#### Available records

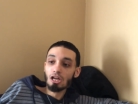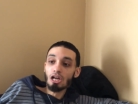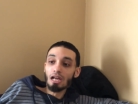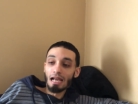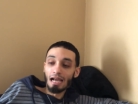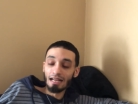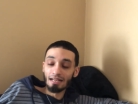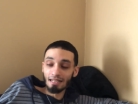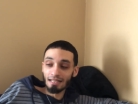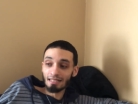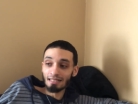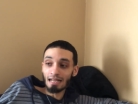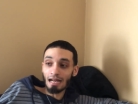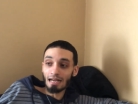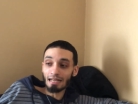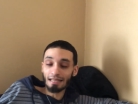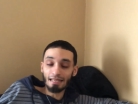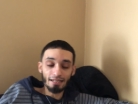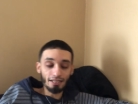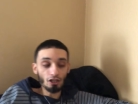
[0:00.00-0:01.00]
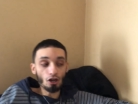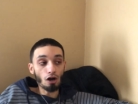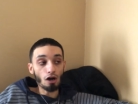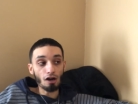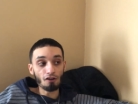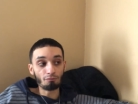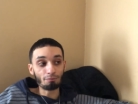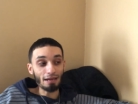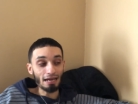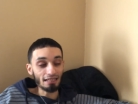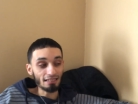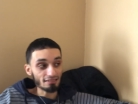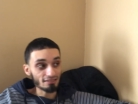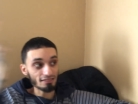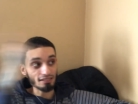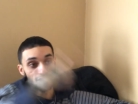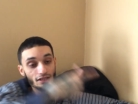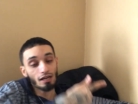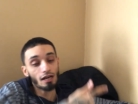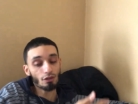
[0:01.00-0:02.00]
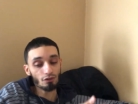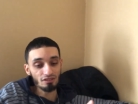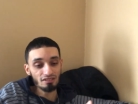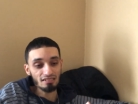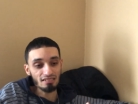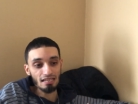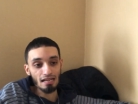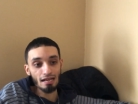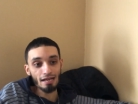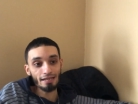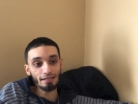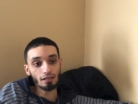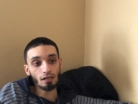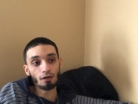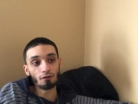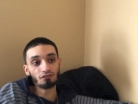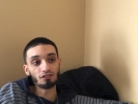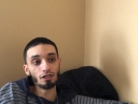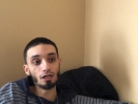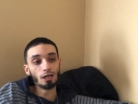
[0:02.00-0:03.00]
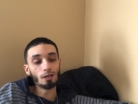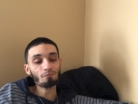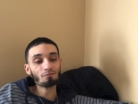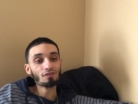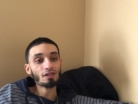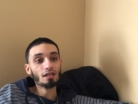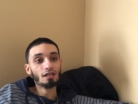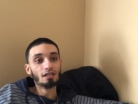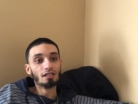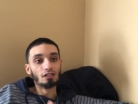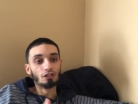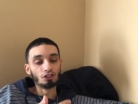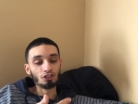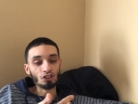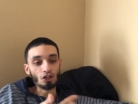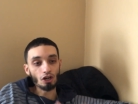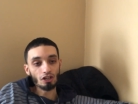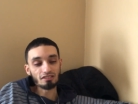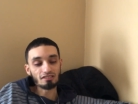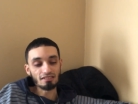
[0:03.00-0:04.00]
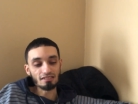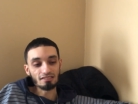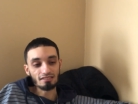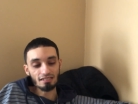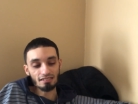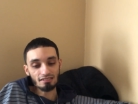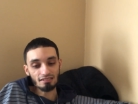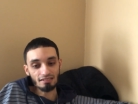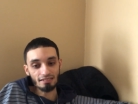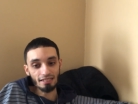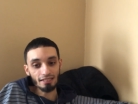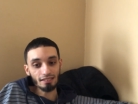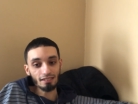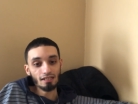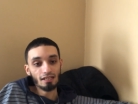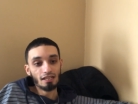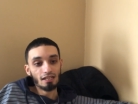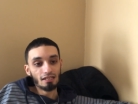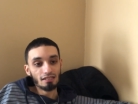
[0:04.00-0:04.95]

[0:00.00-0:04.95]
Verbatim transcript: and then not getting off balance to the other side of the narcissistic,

########

● What the exercise asks
Transcribe the lines that run from the line bearing "[0:02.00-0:03.00]" through the last line of the data. Keep the wording exact and leave out every picture.

● Problem solution
[0:02.00-0:03.00]
[0:03.00-0:04.00]
[0:04.00-0:04.95]

[0:00.00-0:04.95]
Verbatim transcript: and then not getting off balance to the other side of the narcissistic,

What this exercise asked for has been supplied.